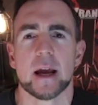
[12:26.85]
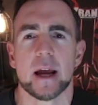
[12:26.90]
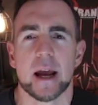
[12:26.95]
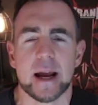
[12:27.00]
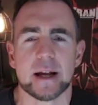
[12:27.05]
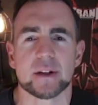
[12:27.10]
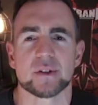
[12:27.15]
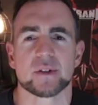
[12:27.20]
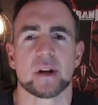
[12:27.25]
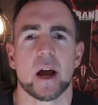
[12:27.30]

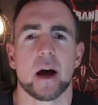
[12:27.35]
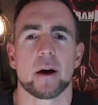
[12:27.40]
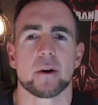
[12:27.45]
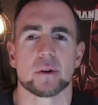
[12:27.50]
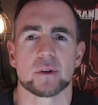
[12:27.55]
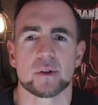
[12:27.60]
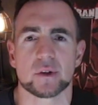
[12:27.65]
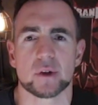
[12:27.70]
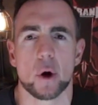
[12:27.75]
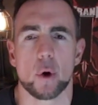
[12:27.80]
It
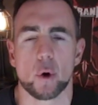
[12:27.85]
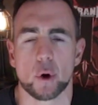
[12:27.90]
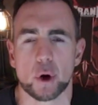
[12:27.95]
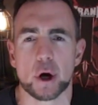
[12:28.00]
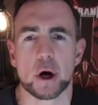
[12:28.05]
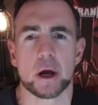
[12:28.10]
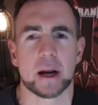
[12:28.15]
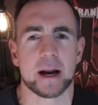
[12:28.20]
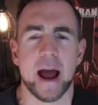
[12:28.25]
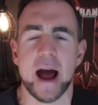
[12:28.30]
sounded so
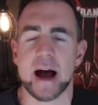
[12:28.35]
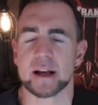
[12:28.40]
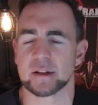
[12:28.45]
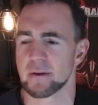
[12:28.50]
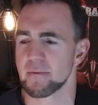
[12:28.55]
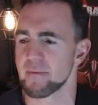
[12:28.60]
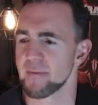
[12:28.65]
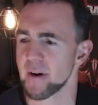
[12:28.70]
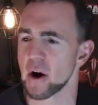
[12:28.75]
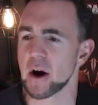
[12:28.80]
good. It has
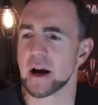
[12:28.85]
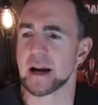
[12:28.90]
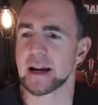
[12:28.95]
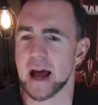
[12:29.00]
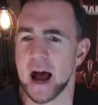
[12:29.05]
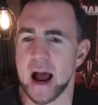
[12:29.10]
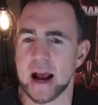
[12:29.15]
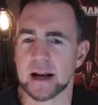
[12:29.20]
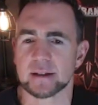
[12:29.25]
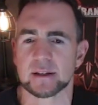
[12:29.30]
a very
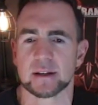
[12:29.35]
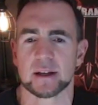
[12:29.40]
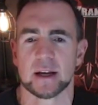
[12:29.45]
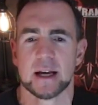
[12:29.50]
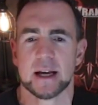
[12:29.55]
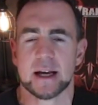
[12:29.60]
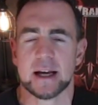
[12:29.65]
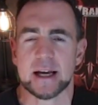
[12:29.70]
nice,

──────

When copying the material, leave every image behind and keep each line verbatim.

[12:26.85]
[12:26.90]
[12:26.95]
[12:27.00]
[12:27.05]
[12:27.10]
[12:27.15]
[12:27.20]
[12:27.25]
[12:27.30]

[12:27.35]
[12:27.40]
[12:27.45]
[12:27.50]
[12:27.55]
[12:27.60]
[12:27.65]
[12:27.70]
[12:27.75]
[12:27.80]
It
[12:27.85]
[12:27.90]
[12:27.95]
[12:28.00]
[12:28.05]
[12:28.10]
[12:28.15]
[12:28.20]
[12:28.25]
[12:28.30]
sounded so
[12:28.35]
[12:28.40]
[12:28.45]
[12:28.50]
[12:28.55]
[12:28.60]
[12:28.65]
[12:28.70]
[12:28.75]
[12:28.80]
good. It has
[12:28.85]
[12:28.90]
[12:28.95]
[12:29.00]
[12:29.05]
[12:29.10]
[12:29.15]
[12:29.20]
[12:29.25]
[12:29.30]
a very
[12:29.35]
[12:29.40]
[12:29.45]
[12:29.50]
[12:29.55]
[12:29.60]
[12:29.65]
[12:29.70]
nice,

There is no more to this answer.